Through Muscatine, Baghdasarian discovered the primary subject of his research — coral reefs, and how they react to bleaching events — and learned pedagogical tricks that have led him to excel as an educator at SMC for the last 19 years.
“[Muscatine] was focused and question-driven, and had the ability to collaborate with everyone,” Baghdasarian says. “He had that classic ability to simplify things, really complex ideas, into forms that anyone can understand.”
Just like his mentor, Baghdasarian now takes students on trips: to Catalina, to nearby tide pools, and even to far-flung locations like Tahiti for research.
In 2011 he embarked on his own grand adventure: a 5,000 mile trip across the South Pacific with his wife, Sara, to study the effects of trash accumulation in the ocean.
“At times seeing all the trash and stuff in the ocean, that was of course heartbreaking,” he says. “But at the same time it’s an amazing adventure.
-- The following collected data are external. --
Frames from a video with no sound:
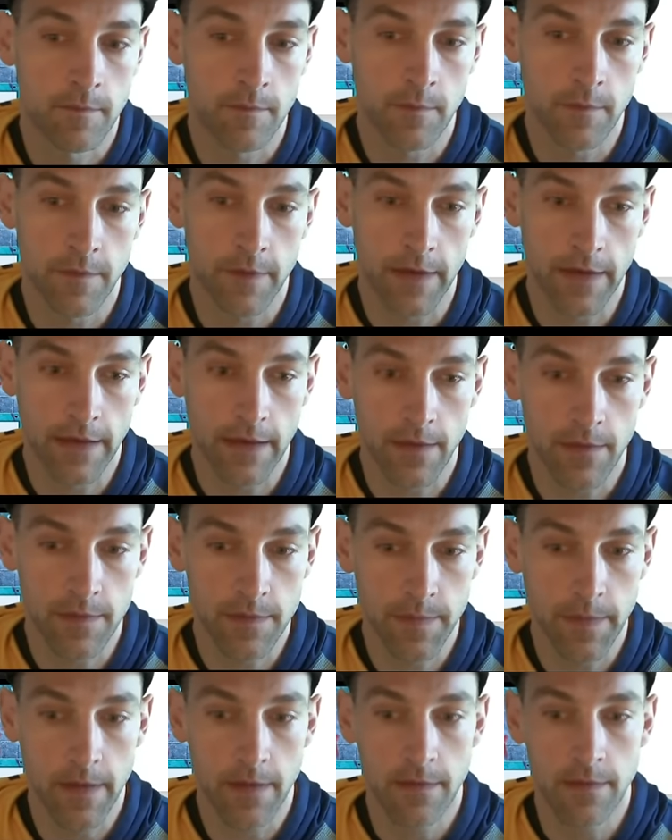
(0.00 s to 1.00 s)
Find a
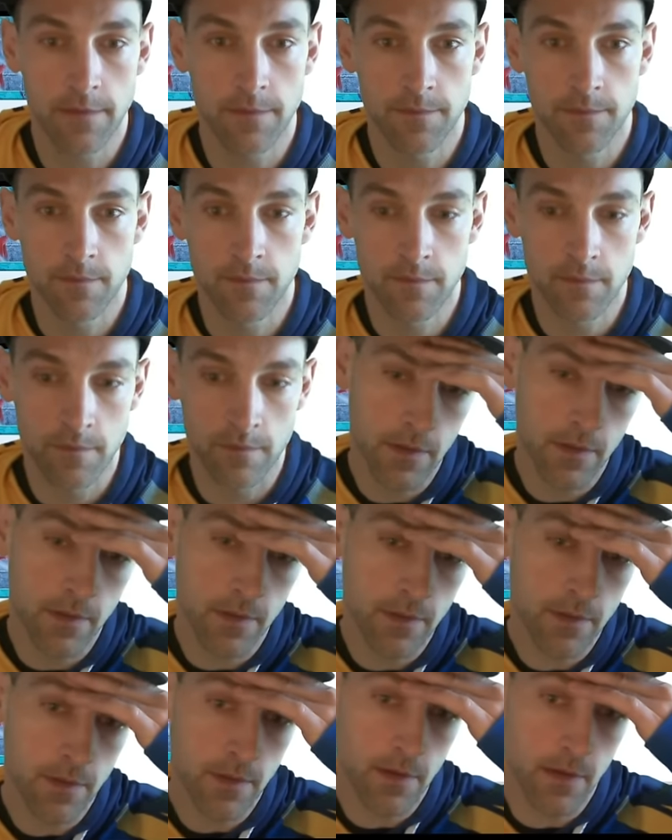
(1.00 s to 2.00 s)
counterspell.
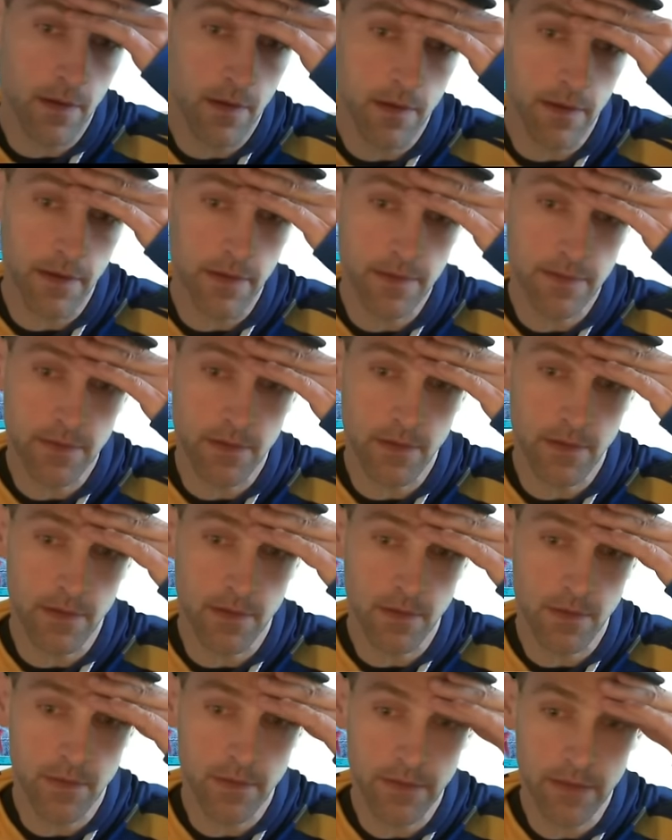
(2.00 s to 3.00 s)
All right,
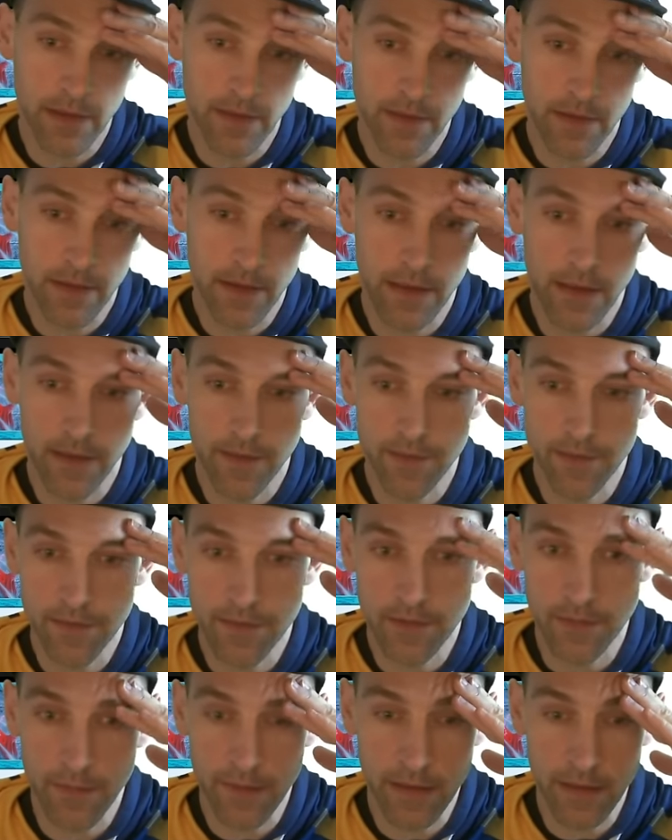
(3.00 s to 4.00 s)
so now that I have
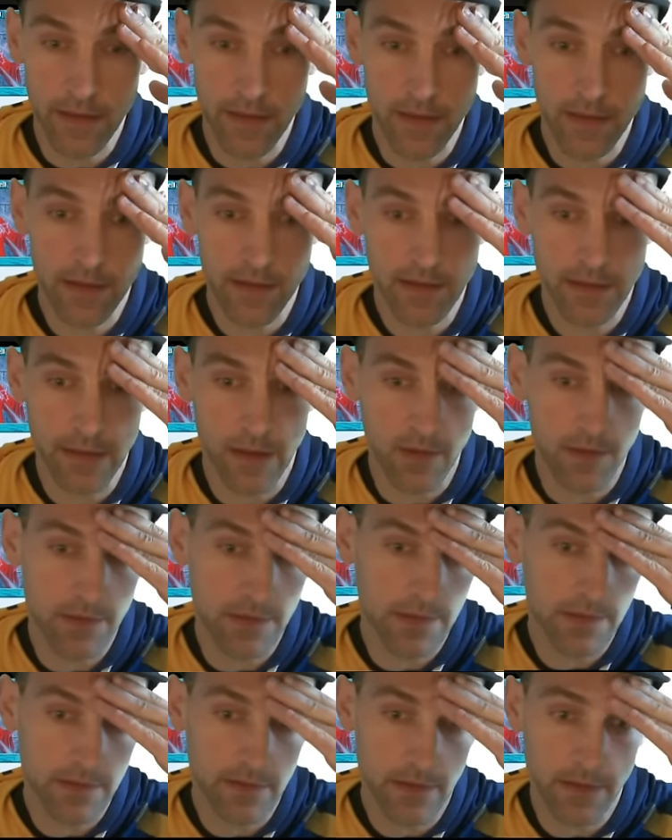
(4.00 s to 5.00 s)
so many counters
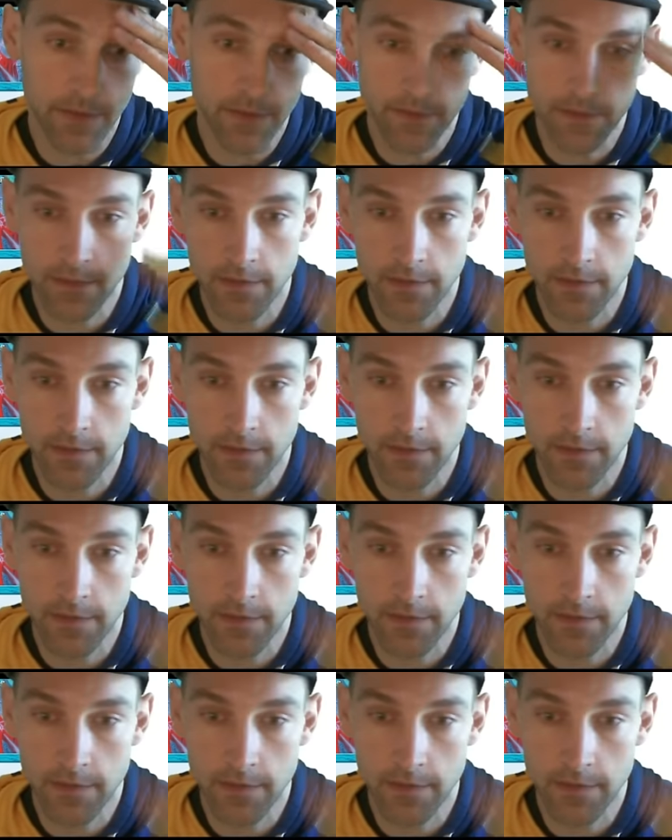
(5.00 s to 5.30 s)
and stuff,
You’re enjoying being at sea in the most isolated waters anywhere in the world.”
Baghdasarian has incorporated that experience into his lectures, and has started encouraging students to actively participate in the fight for environmental health. Two and a half years ago, he joined the City of Santa Monica’s Environmental Task Force to ensure that the community does all it can to establish environmentally conscious policies.
“What I really appreciate about the city of Santa Monica, it’s the attempt to find balance between economic prosperity, social justice and environmental sustainability. They really seem to push for that.”